People were provided with sufficient to eat to stay healthy and maintain a balanced diet. People had access to health care professionals, when they needed them. The registered manager had worked hard to develop a good working relationship with the GP and district nurses.
People can only be deprived of their liberty when this is in their best interests and legally authorised under the Mental Capacity Act 2005 (MCA). The authorisation procedures for this in care homes are called Deprivation of Liberty Safeguards (DoLS). Appropriate DoLS authorisations for 13 people had been submitted to the local authority to lawfully deprive them of their liberty for their own safety, however only four of these had been granted to date. The registered manager had contacted the local authority to chase these authorisations.
Staff were kind and caring and had developed good relationships with people using the service. Relatives confirmed staff were caring and looked after people well. Staff had a good knowledge of what people could do for themselves, how they communicated and where they needed help and encouragement. People were supported to make choices and decided how they spent their day. However, outcomes for people were different for those who lived the Coach House. Staffing numbers and the lack of experience of care staff in the Coach House did not always ensure people were provided with the emotional support they needed. During the two-day inspection the activities member of staff did not spend any time in the Coach House. There were missed opportunities to engage with people and reduce their anxieties and /or distress.
Staff were aware of the importance of ensuring people's dignity was respected at all times, however we observed on a number of occasions where staff failed to do this. People d personalised care that was responsive to their needs. We saw positive examples, where the pet rabbits were used to help calm and settle a person showing distress and anxiety. People and relatives felt staff went out of their way to provide activities.
People, their relatives and staff spoke positively about the provider and registered manager. Staff felt supported. Staff described both the provider and registered manager as approachable, very hands on, supportive and demonstrated good leadership, leading by example. Concerns or complaints were taken seriously, explored and responded to.
The providers systems for assessing and monitoring the service was not consistently identifying where improvements were needed. The monthly dependency audit had not identified that the staffing arrangements were insufficient to meet the complex needs of the people living in the Coach House. Neither had the infection control audits identified high level cleaning, such as extractor fans was not being carried out as specified in the cleaning schedules.

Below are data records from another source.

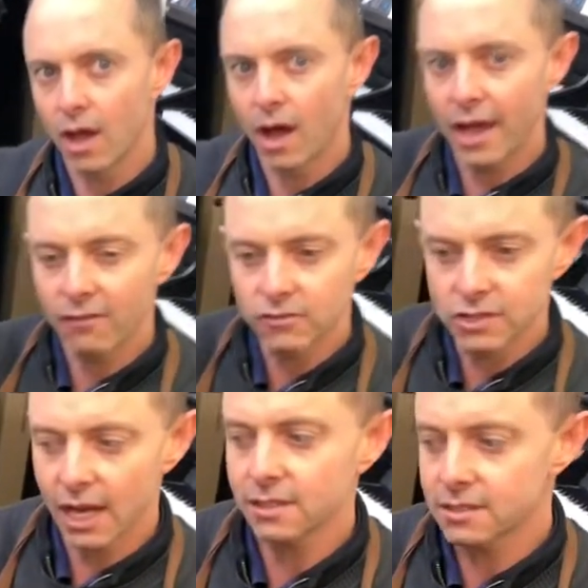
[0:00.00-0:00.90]
I have
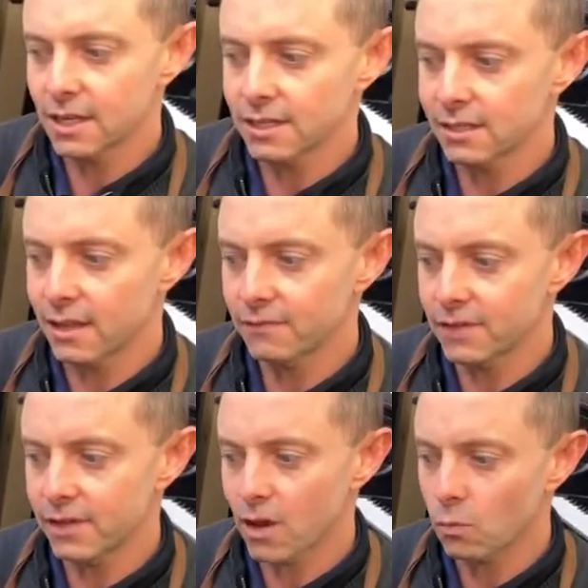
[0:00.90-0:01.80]
just done another
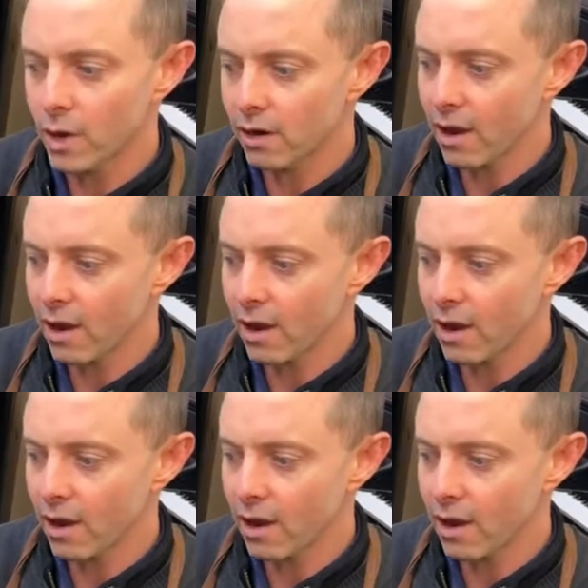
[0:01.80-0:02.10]
video where I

Significant improvements have been made at the service, largely in relation to refurbishing the environment and implementing the new care planning system. The provider and registered manager had a clear understanding of what needed to happen to improve the service. This included delegation of clear responsibilities across the management team to drive the improvements identified in their own action plan and as identified by us at this inspection.
This is the second time the service has been rated Requires Improvement.
We found breaches of the Health and Social Care Act 2008 (Regulated Activities) Regulations 2014. You can see what action we told the provider to take at the back of the full version of the report.